Source records:
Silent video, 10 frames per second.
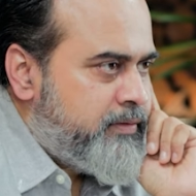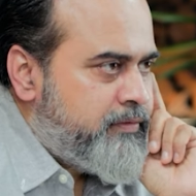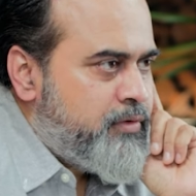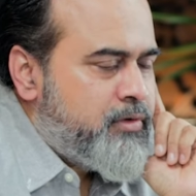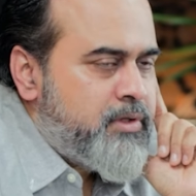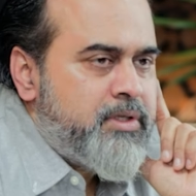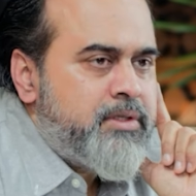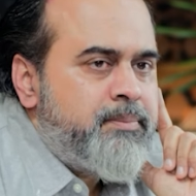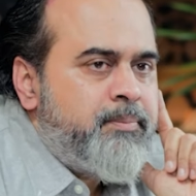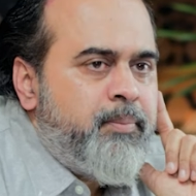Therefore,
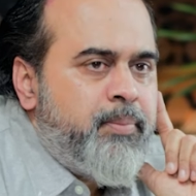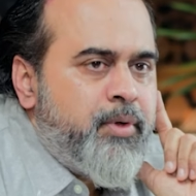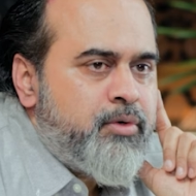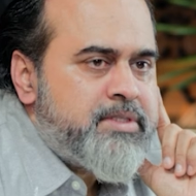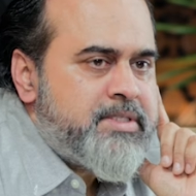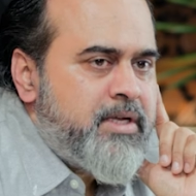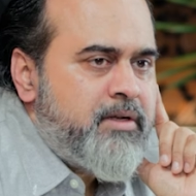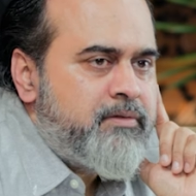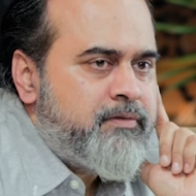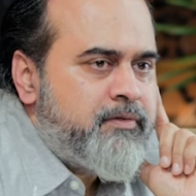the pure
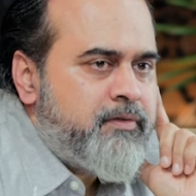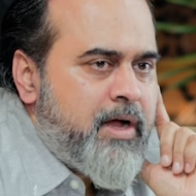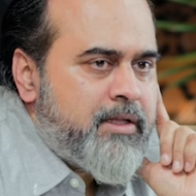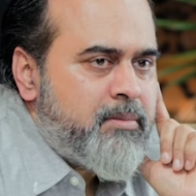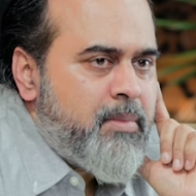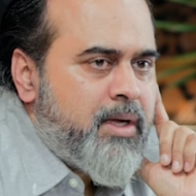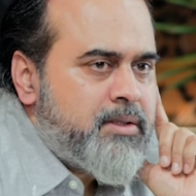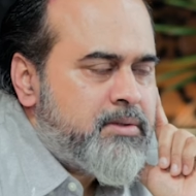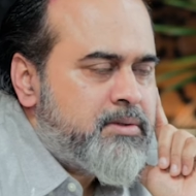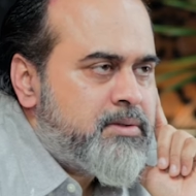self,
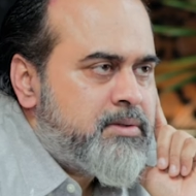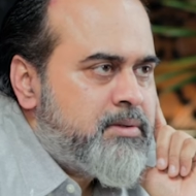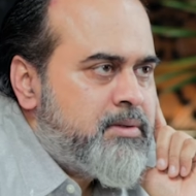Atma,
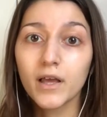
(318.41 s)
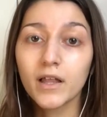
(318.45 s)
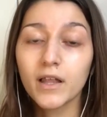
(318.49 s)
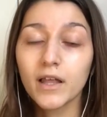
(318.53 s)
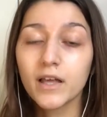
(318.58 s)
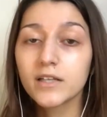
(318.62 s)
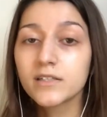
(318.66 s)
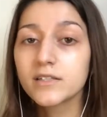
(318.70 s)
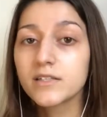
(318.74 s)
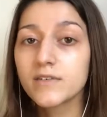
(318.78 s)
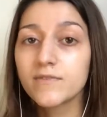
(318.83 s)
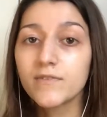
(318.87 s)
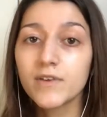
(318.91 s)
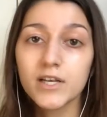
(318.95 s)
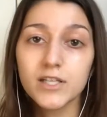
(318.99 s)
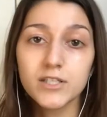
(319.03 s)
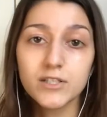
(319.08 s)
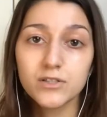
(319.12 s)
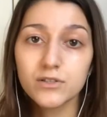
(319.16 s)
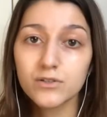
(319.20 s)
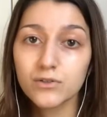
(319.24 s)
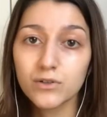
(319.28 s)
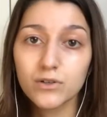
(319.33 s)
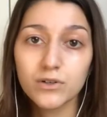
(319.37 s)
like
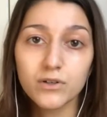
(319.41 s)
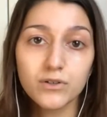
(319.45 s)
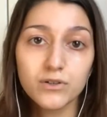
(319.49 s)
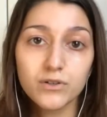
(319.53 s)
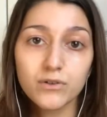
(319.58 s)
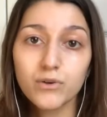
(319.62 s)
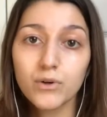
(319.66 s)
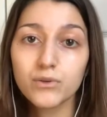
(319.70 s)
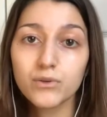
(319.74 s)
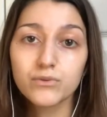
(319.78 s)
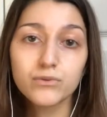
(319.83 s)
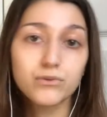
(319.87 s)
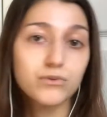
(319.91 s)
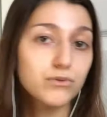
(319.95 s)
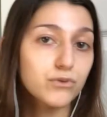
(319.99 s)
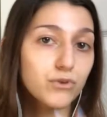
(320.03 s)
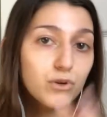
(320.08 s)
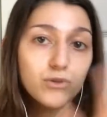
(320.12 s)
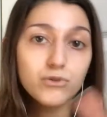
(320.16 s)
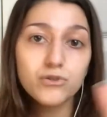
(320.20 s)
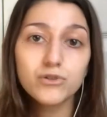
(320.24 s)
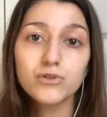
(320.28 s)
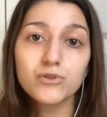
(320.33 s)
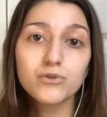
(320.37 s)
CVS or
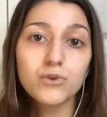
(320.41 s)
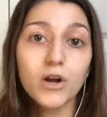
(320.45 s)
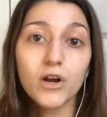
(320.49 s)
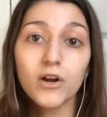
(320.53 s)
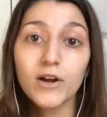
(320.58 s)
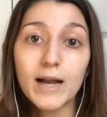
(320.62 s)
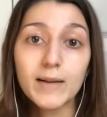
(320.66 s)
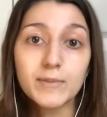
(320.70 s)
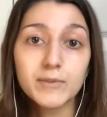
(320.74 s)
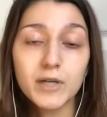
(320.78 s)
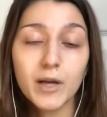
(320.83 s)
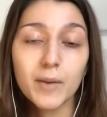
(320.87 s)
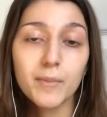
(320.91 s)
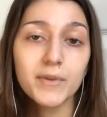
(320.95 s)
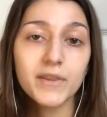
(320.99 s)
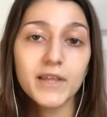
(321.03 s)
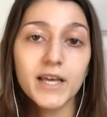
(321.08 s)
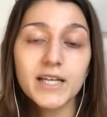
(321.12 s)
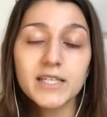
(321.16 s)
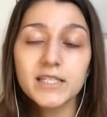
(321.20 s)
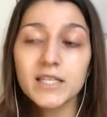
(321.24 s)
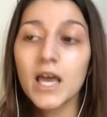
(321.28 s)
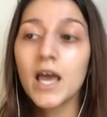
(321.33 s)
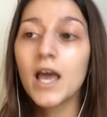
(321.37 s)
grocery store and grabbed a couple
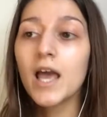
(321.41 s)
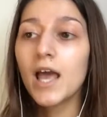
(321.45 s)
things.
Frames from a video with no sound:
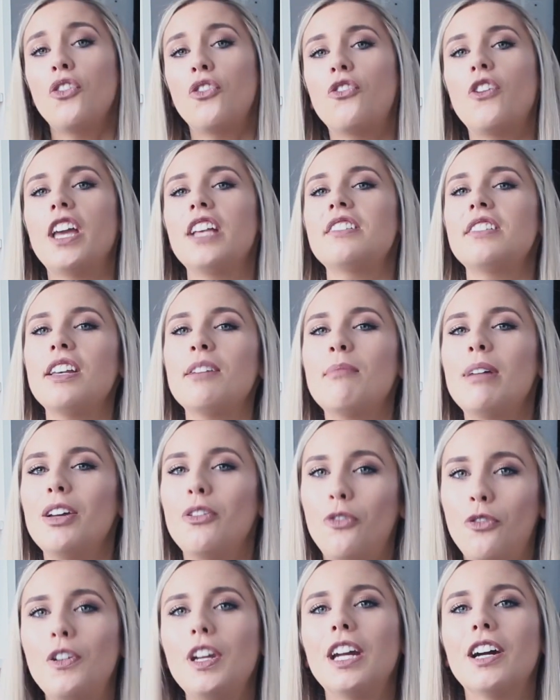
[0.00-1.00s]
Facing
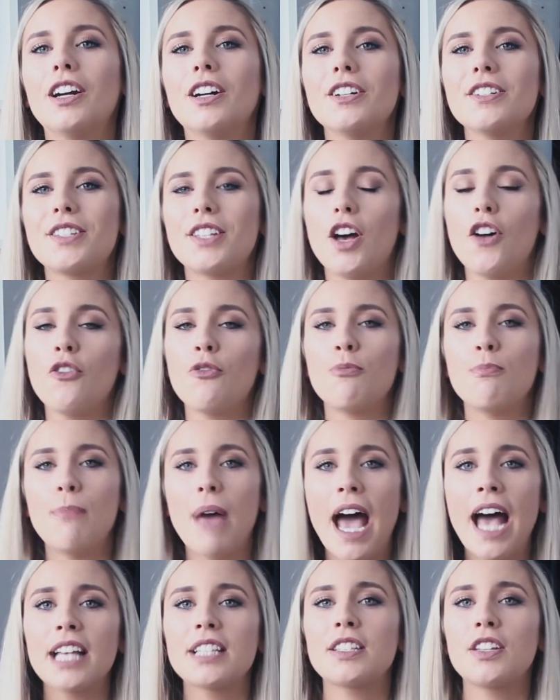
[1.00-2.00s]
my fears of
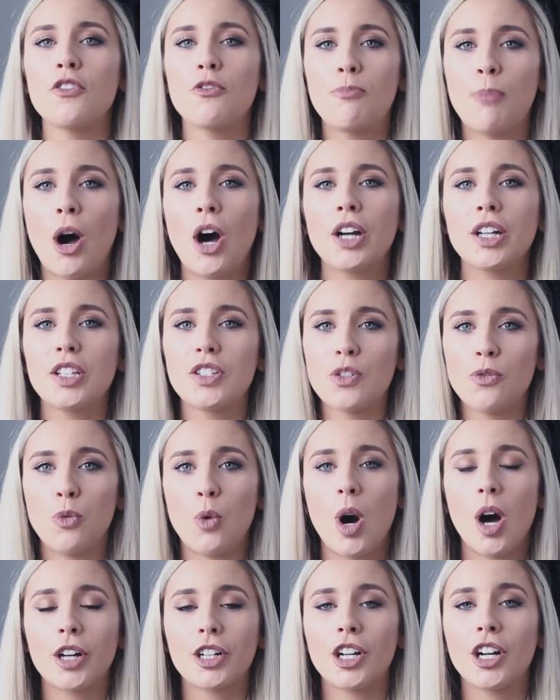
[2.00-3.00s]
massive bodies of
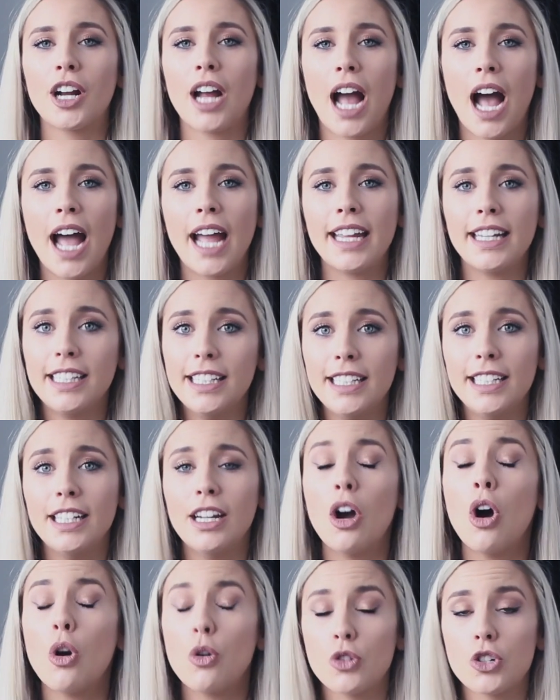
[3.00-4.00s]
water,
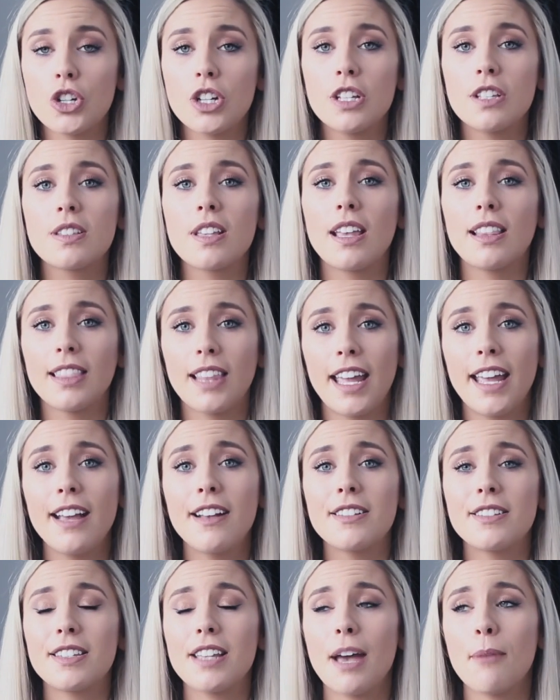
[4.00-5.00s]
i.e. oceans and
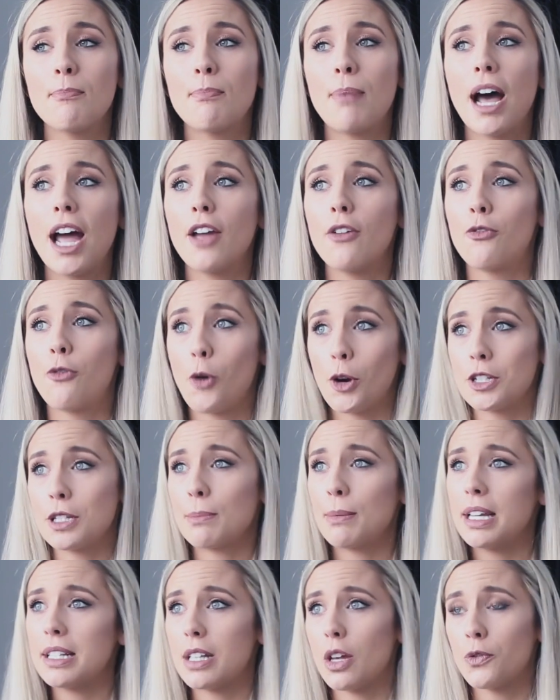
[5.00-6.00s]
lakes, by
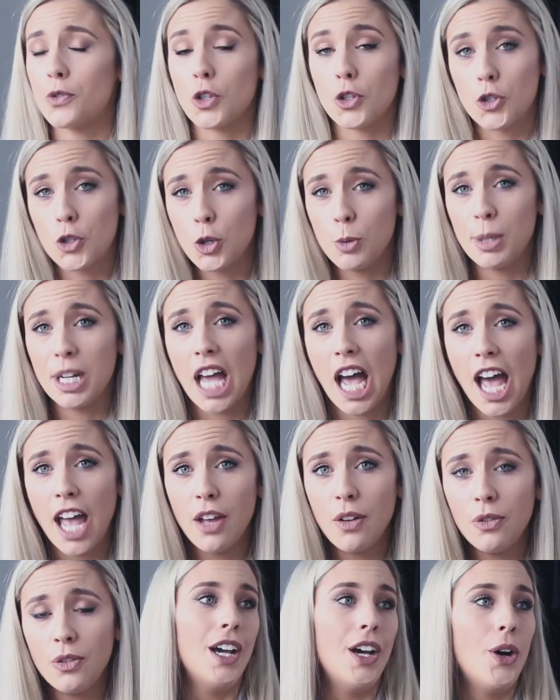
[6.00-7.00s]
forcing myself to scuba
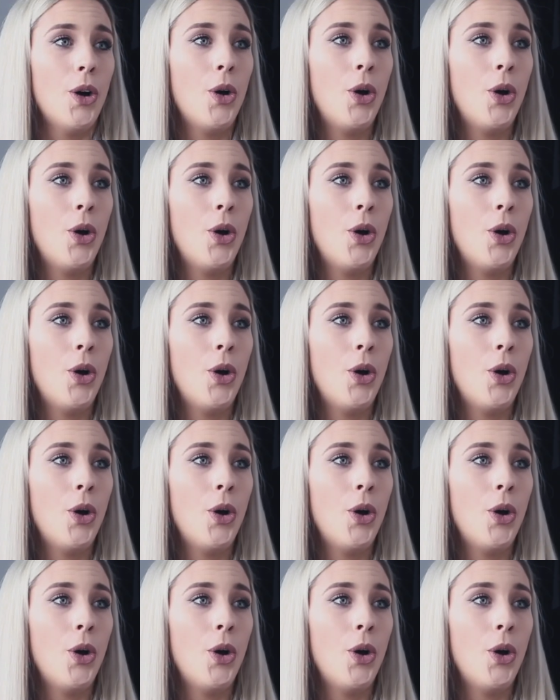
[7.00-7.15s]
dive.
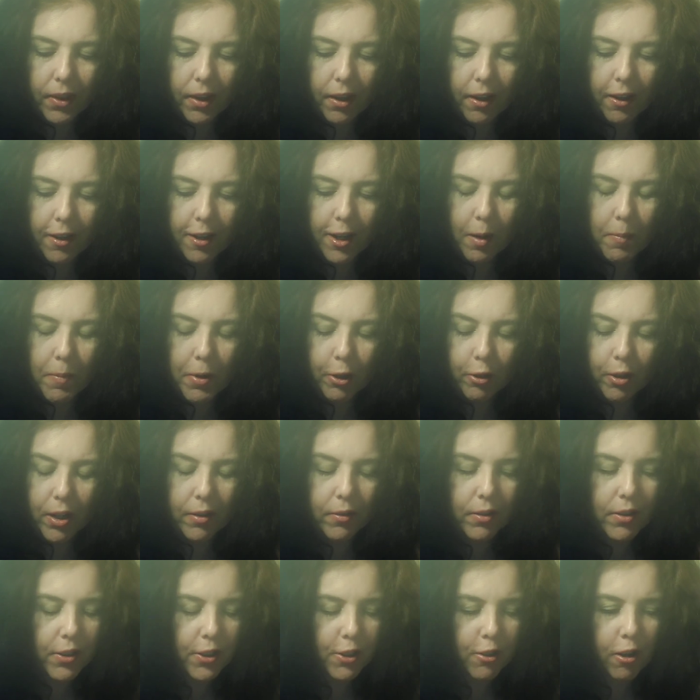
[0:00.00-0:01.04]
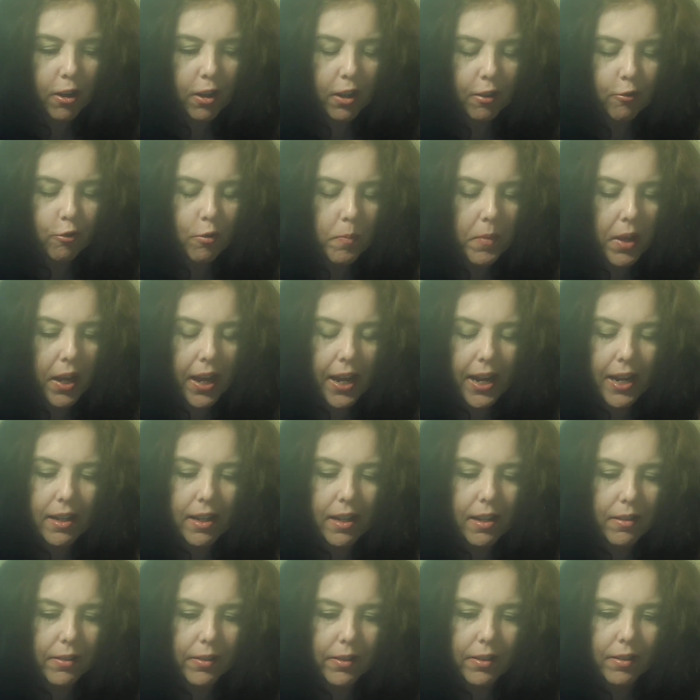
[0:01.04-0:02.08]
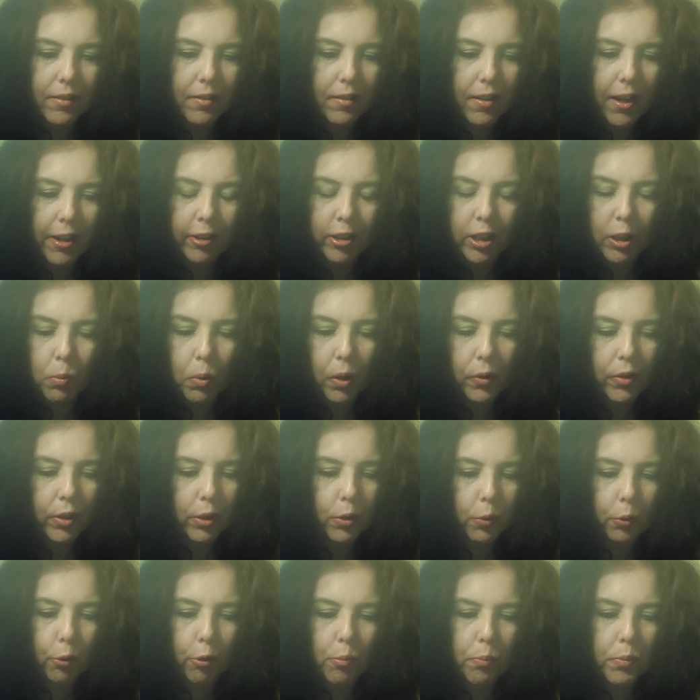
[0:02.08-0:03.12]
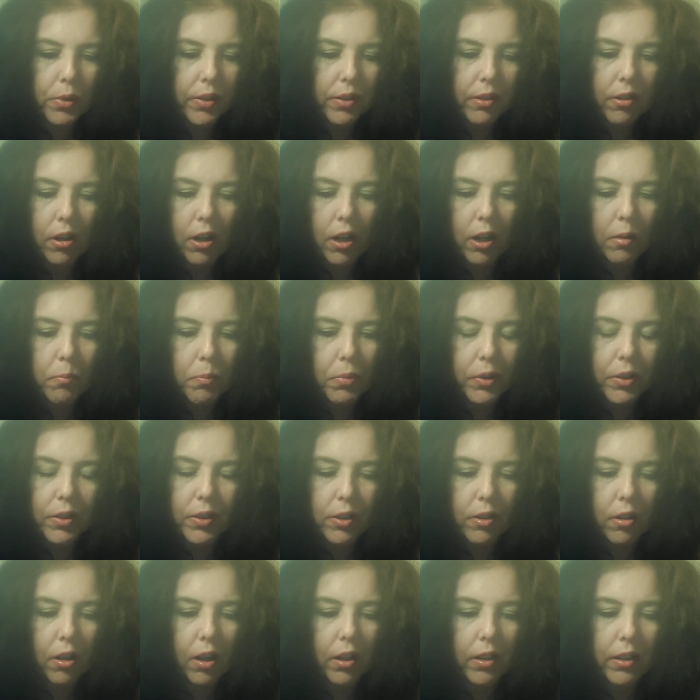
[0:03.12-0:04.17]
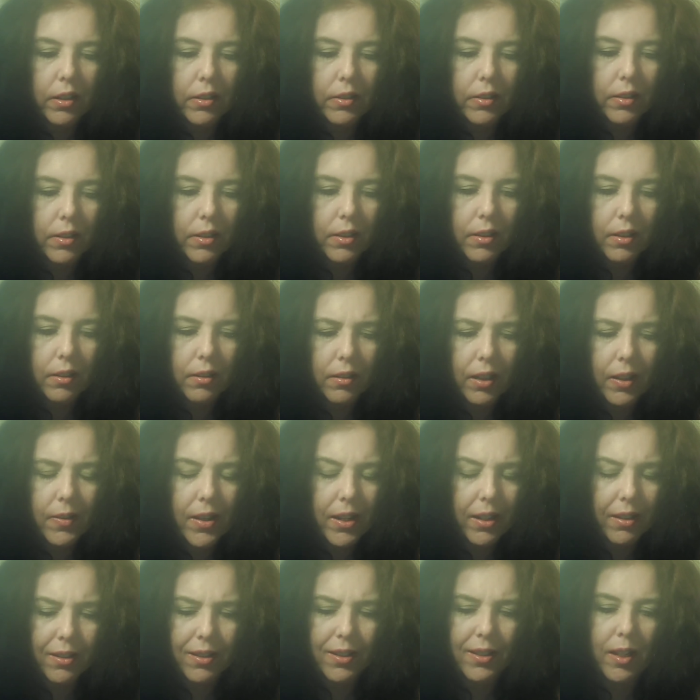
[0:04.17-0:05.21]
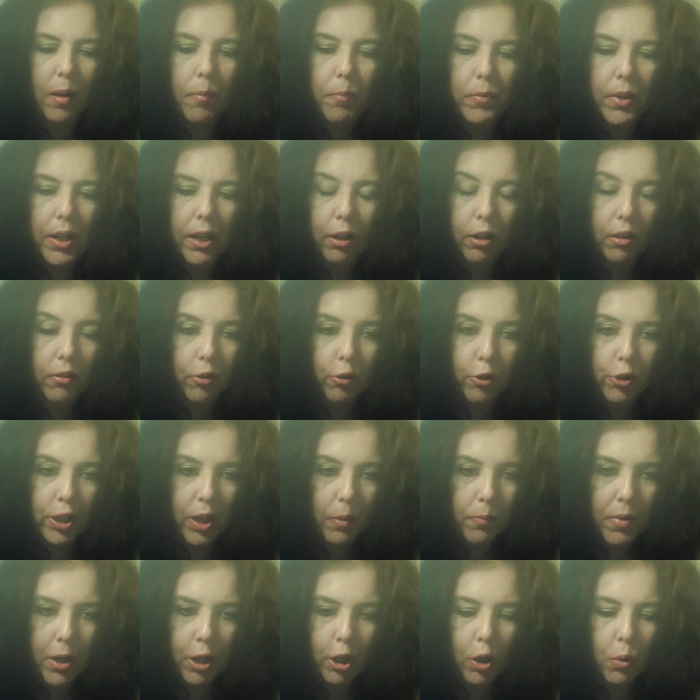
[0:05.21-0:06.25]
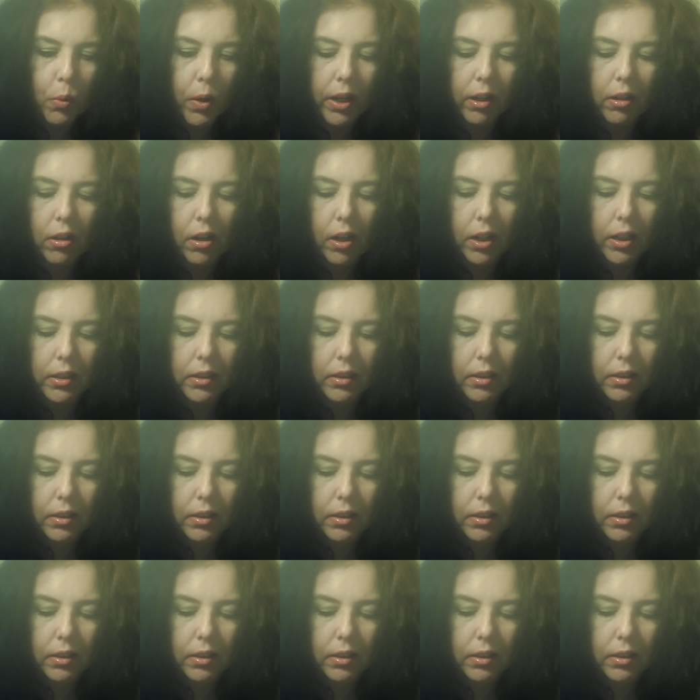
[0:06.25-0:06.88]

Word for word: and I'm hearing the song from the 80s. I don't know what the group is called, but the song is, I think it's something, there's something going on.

THE TASK:
Every line in the data that holds the string "from" should be copied.

YOUR RESPONSE:
Frames from a video with no sound:
Word for word: and I'm hearing the song from the 80s. I don't know what the group is called, but the song is, I think it's something, there's something going on.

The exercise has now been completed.